● **PROBLEM REQUIREMENTS**
Start at the first line below and write out everything verbatim except the pictures.

═══ RECORDS SUPPLIED

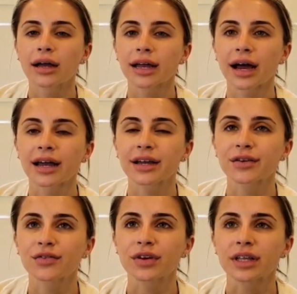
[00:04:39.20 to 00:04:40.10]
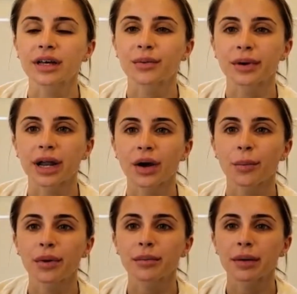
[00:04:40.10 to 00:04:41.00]
Yeah, I could feel it when I
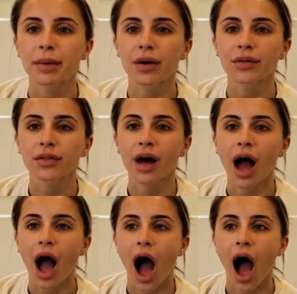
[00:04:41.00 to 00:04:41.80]
opened yes, my mouth. yeah.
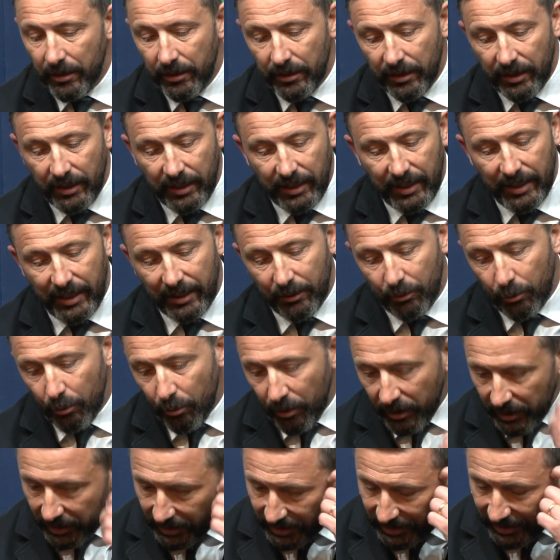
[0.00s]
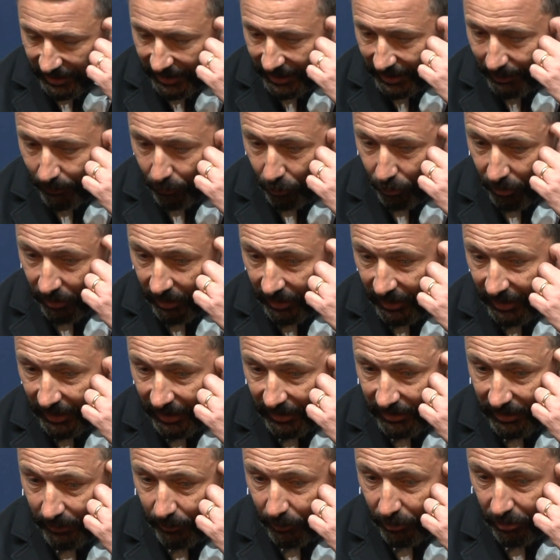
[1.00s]
Yeah, I don't want to say any more than
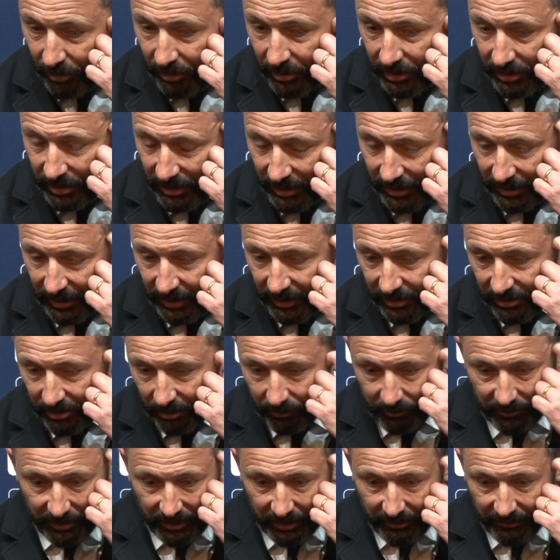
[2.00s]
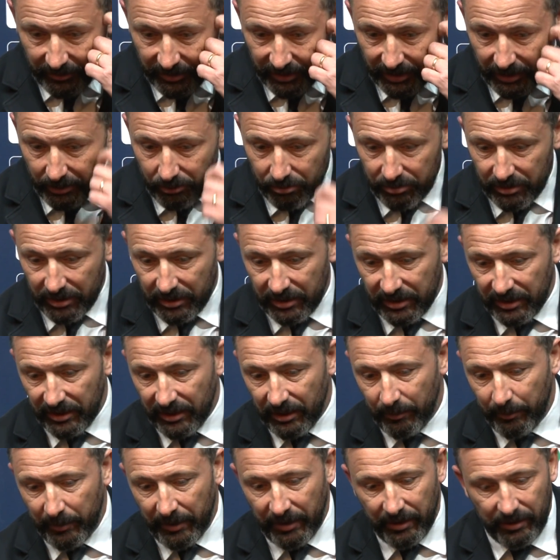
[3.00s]
that, to be honest. I think it's up to everybody else to say
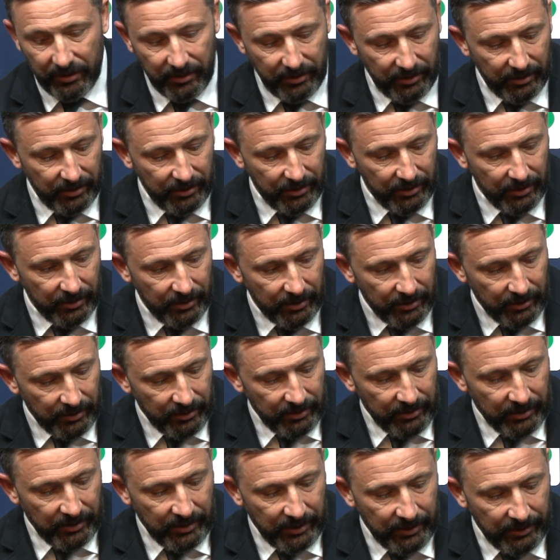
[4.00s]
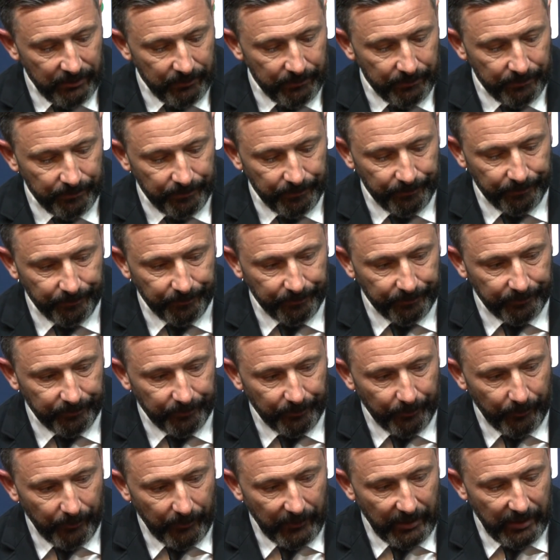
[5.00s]
their bit. Um,
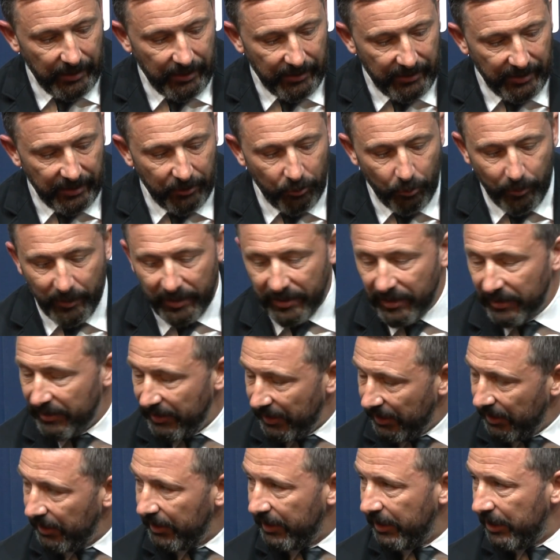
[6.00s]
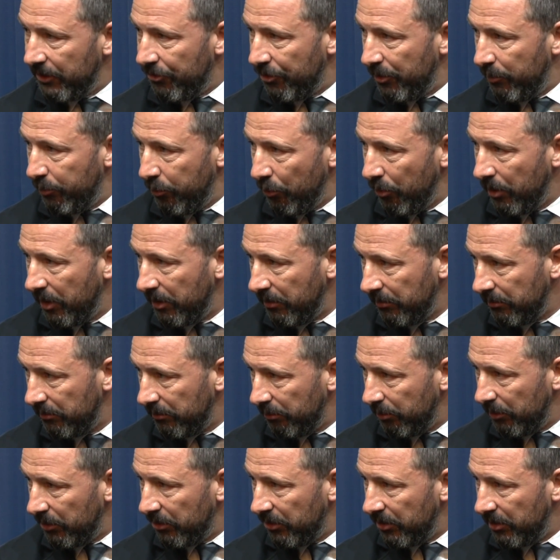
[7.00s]
I think it'll be in the delegates' report,
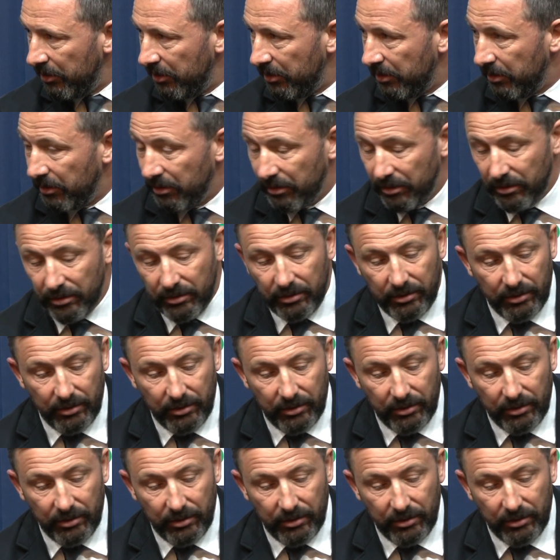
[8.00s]
which is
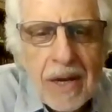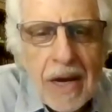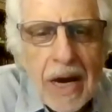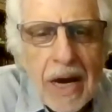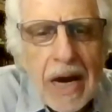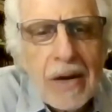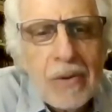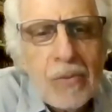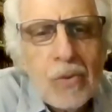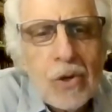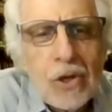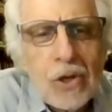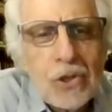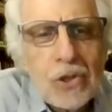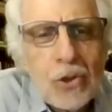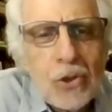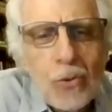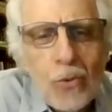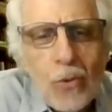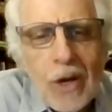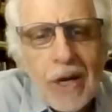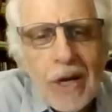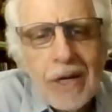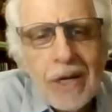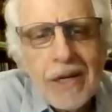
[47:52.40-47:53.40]
I want to
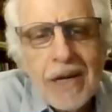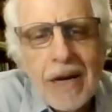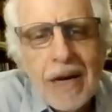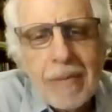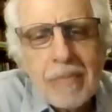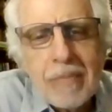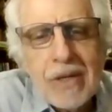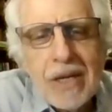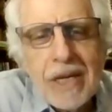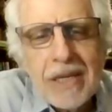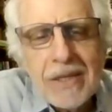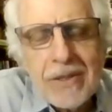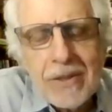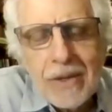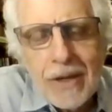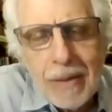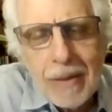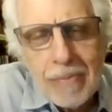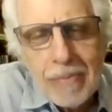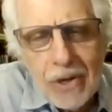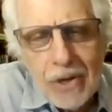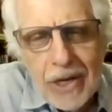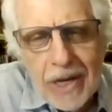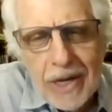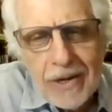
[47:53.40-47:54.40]
welcome Linda
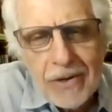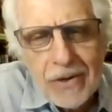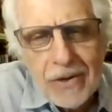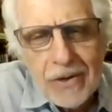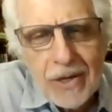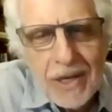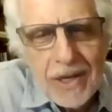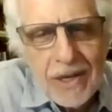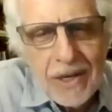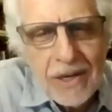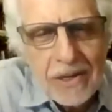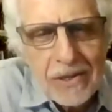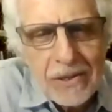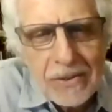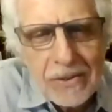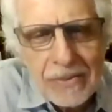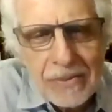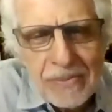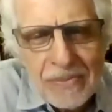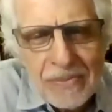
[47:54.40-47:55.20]
Blair here.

══════

● **SOLUTION**
[00:04:39.20 to 00:04:40.10]
[00:04:40.10 to 00:04:41.00]
Yeah, I could feel it when I
[00:04:41.00 to 00:04:41.80]
opened yes, my mouth. yeah.
[0.00s]
[1.00s]
Yeah, I don't want to say any more than
[2.00s]
[3.00s]
that, to be honest. I think it's up to everybody else to say
[4.00s]
[5.00s]
their bit. Um,
[6.00s]
[7.00s]
I think it'll be in the delegates' report,
[8.00s]
which is
[47:52.40-47:53.40]
I want to
[47:53.40-47:54.40]
welcome Linda
[47:54.40-47:55.20]
Blair here.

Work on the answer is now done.